Assignment
The line containing "(11.50 s to 12.00 s)" marks the start; please restate exactly that line and only the lines following it through the end of the material below.

○ ○ ○ ○

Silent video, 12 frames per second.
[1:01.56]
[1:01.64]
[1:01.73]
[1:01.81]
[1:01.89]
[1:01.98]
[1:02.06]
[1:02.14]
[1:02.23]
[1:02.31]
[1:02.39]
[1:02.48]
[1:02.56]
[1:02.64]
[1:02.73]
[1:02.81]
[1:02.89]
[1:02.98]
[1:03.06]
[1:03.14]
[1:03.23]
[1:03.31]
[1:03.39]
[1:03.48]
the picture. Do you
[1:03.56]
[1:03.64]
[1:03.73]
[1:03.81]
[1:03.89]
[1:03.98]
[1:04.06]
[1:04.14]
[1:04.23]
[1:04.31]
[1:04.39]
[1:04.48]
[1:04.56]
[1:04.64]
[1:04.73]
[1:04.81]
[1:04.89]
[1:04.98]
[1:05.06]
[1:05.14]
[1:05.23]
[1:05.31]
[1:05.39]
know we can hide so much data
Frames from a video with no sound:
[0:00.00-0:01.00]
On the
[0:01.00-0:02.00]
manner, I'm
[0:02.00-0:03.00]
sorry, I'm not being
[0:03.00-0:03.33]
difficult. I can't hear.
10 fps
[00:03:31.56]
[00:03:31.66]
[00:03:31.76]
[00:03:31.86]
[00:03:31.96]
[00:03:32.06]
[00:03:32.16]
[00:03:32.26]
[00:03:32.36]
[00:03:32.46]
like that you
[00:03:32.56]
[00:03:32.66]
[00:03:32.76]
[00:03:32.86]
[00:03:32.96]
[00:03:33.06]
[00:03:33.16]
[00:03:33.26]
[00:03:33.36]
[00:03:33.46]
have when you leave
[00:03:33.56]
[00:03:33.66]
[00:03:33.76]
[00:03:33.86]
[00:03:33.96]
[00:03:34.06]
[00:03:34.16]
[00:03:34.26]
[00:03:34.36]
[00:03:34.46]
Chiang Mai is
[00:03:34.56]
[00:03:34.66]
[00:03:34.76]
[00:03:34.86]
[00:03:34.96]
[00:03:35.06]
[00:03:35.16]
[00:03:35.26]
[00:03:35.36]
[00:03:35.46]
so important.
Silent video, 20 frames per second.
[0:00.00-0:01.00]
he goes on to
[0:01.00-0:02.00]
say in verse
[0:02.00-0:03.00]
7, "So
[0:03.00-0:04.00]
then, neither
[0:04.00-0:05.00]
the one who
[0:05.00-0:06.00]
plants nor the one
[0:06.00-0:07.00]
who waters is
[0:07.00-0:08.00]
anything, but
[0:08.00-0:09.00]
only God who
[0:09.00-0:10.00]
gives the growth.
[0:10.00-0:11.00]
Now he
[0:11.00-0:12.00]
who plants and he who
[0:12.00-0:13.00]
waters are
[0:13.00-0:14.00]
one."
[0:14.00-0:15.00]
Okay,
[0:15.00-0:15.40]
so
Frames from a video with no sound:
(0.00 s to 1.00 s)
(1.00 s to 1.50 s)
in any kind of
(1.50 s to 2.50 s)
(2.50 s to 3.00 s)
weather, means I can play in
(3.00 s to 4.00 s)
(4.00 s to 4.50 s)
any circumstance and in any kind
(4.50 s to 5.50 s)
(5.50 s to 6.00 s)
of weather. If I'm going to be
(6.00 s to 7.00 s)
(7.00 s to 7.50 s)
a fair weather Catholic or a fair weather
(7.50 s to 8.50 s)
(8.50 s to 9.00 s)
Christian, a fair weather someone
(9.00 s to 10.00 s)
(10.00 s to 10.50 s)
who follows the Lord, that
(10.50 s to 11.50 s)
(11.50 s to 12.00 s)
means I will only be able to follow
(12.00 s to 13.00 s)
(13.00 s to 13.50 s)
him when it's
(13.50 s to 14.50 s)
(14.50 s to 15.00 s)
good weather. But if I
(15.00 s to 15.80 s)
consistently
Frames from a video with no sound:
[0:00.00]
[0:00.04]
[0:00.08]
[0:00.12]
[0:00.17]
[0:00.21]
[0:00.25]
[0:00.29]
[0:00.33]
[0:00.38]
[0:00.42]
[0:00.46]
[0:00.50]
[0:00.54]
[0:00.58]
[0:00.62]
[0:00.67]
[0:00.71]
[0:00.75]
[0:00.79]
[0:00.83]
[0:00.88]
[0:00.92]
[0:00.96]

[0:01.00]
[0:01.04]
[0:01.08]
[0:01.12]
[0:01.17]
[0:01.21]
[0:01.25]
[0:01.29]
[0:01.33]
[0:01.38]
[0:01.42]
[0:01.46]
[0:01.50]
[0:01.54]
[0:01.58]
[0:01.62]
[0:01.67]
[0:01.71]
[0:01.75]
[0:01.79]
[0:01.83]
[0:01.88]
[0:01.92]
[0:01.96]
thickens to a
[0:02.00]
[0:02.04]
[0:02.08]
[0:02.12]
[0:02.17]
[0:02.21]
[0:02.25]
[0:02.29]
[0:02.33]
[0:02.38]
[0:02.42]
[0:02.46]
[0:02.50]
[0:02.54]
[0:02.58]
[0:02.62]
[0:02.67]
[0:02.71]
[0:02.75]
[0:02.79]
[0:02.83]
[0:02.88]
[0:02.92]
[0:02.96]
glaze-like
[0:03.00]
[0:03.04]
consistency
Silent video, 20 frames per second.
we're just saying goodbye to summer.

○ ○ ○ ○

Expected answer
(11.50 s to 12.00 s)
means I will only be able to follow
(12.00 s to 13.00 s)
(13.00 s to 13.50 s)
him when it's
(13.50 s to 14.50 s)
(14.50 s to 15.00 s)
good weather. But if I
(15.00 s to 15.80 s)
consistently
Frames from a video with no sound:
[0:00.00]
[0:00.04]
[0:00.08]
[0:00.12]
[0:00.17]
[0:00.21]
[0:00.25]
[0:00.29]
[0:00.33]
[0:00.38]
[0:00.42]
[0:00.46]
[0:00.50]
[0:00.54]
[0:00.58]
[0:00.62]
[0:00.67]
[0:00.71]
[0:00.75]
[0:00.79]
[0:00.83]
[0:00.88]
[0:00.92]
[0:00.96]

[0:01.00]
[0:01.04]
[0:01.08]
[0:01.12]
[0:01.17]
[0:01.21]
[0:01.25]
[0:01.29]
[0:01.33]
[0:01.38]
[0:01.42]
[0:01.46]
[0:01.50]
[0:01.54]
[0:01.58]
[0:01.62]
[0:01.67]
[0:01.71]
[0:01.75]
[0:01.79]
[0:01.83]
[0:01.88]
[0:01.92]
[0:01.96]
thickens to a
[0:02.00]
[0:02.04]
[0:02.08]
[0:02.12]
[0:02.17]
[0:02.21]
[0:02.25]
[0:02.29]
[0:02.33]
[0:02.38]
[0:02.42]
[0:02.46]
[0:02.50]
[0:02.54]
[0:02.58]
[0:02.62]
[0:02.67]
[0:02.71]
[0:02.75]
[0:02.79]
[0:02.83]
[0:02.88]
[0:02.92]
[0:02.96]
glaze-like
[0:03.00]
[0:03.04]
consistency
Silent video, 20 frames per second.
we're just saying goodbye to summer.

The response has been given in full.